Exercise: So that the copy stays text only, transcribe the data below exactly and exclude the images.

Recorded information:
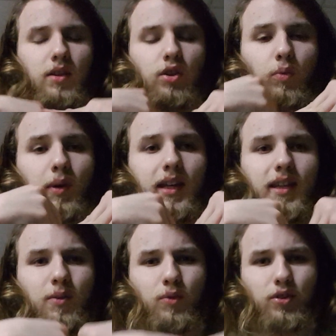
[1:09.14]
the way
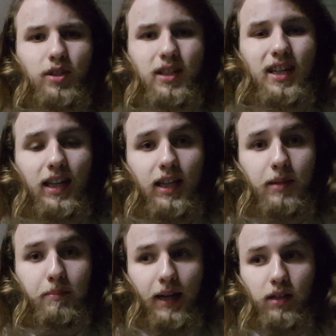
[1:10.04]
that we're
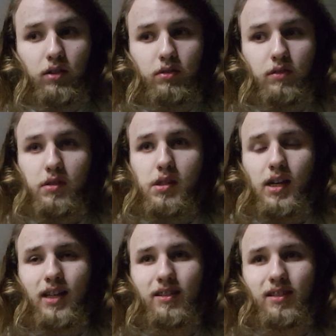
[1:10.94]
getting medals
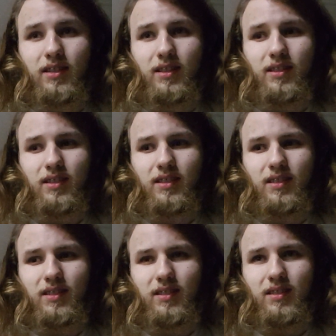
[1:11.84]
and
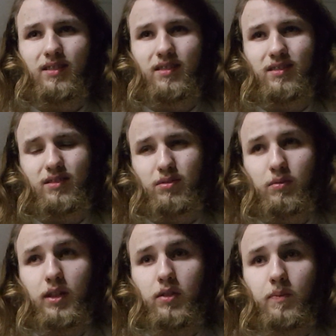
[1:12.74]

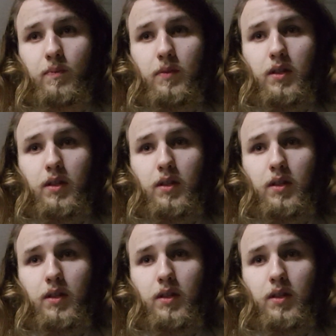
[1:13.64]
well,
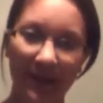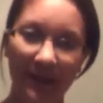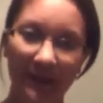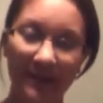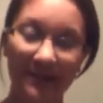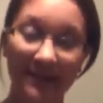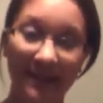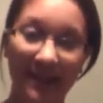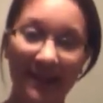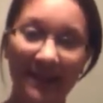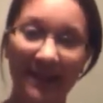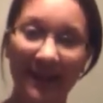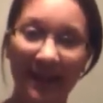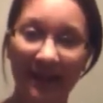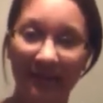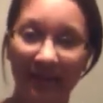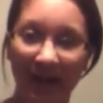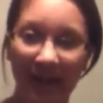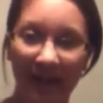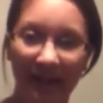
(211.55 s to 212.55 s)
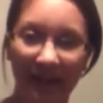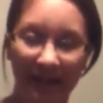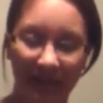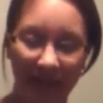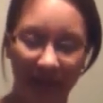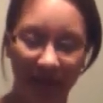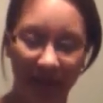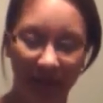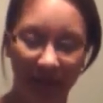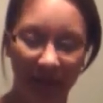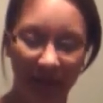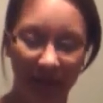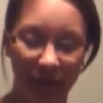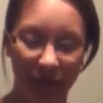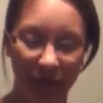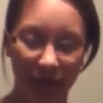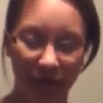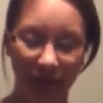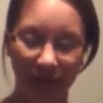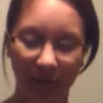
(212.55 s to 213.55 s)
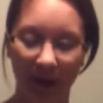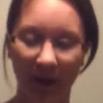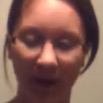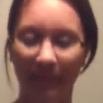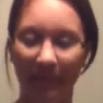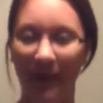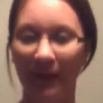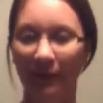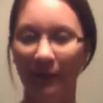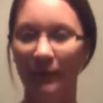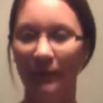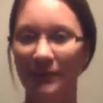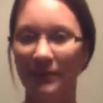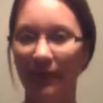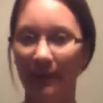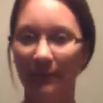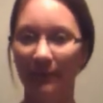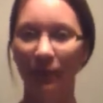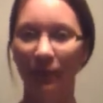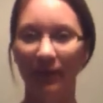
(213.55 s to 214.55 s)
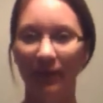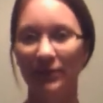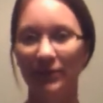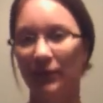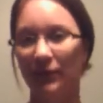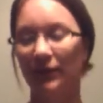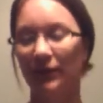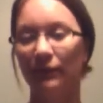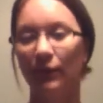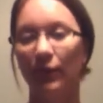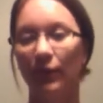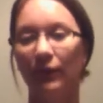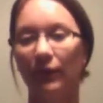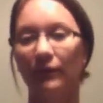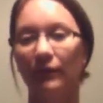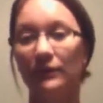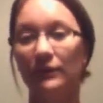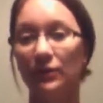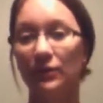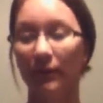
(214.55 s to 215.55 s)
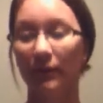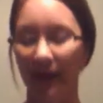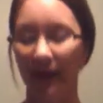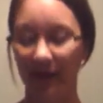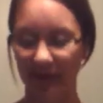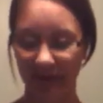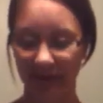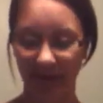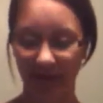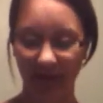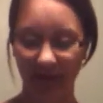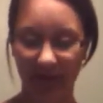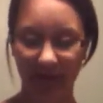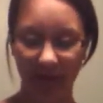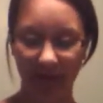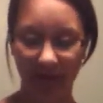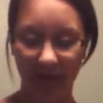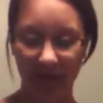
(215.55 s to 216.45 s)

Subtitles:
The day that I finally felt the true raw pain was February 24th of 2011.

Result of this exercise:
[1:09.14]
the way
[1:10.04]
that we're
[1:10.94]
getting medals
[1:11.84]
and
[1:12.74]

[1:13.64]
well,
(211.55 s to 212.55 s)
(212.55 s to 213.55 s)
(213.55 s to 214.55 s)
(214.55 s to 215.55 s)
(215.55 s to 216.45 s)

Subtitles:
The day that I finally felt the true raw pain was February 24th of 2011.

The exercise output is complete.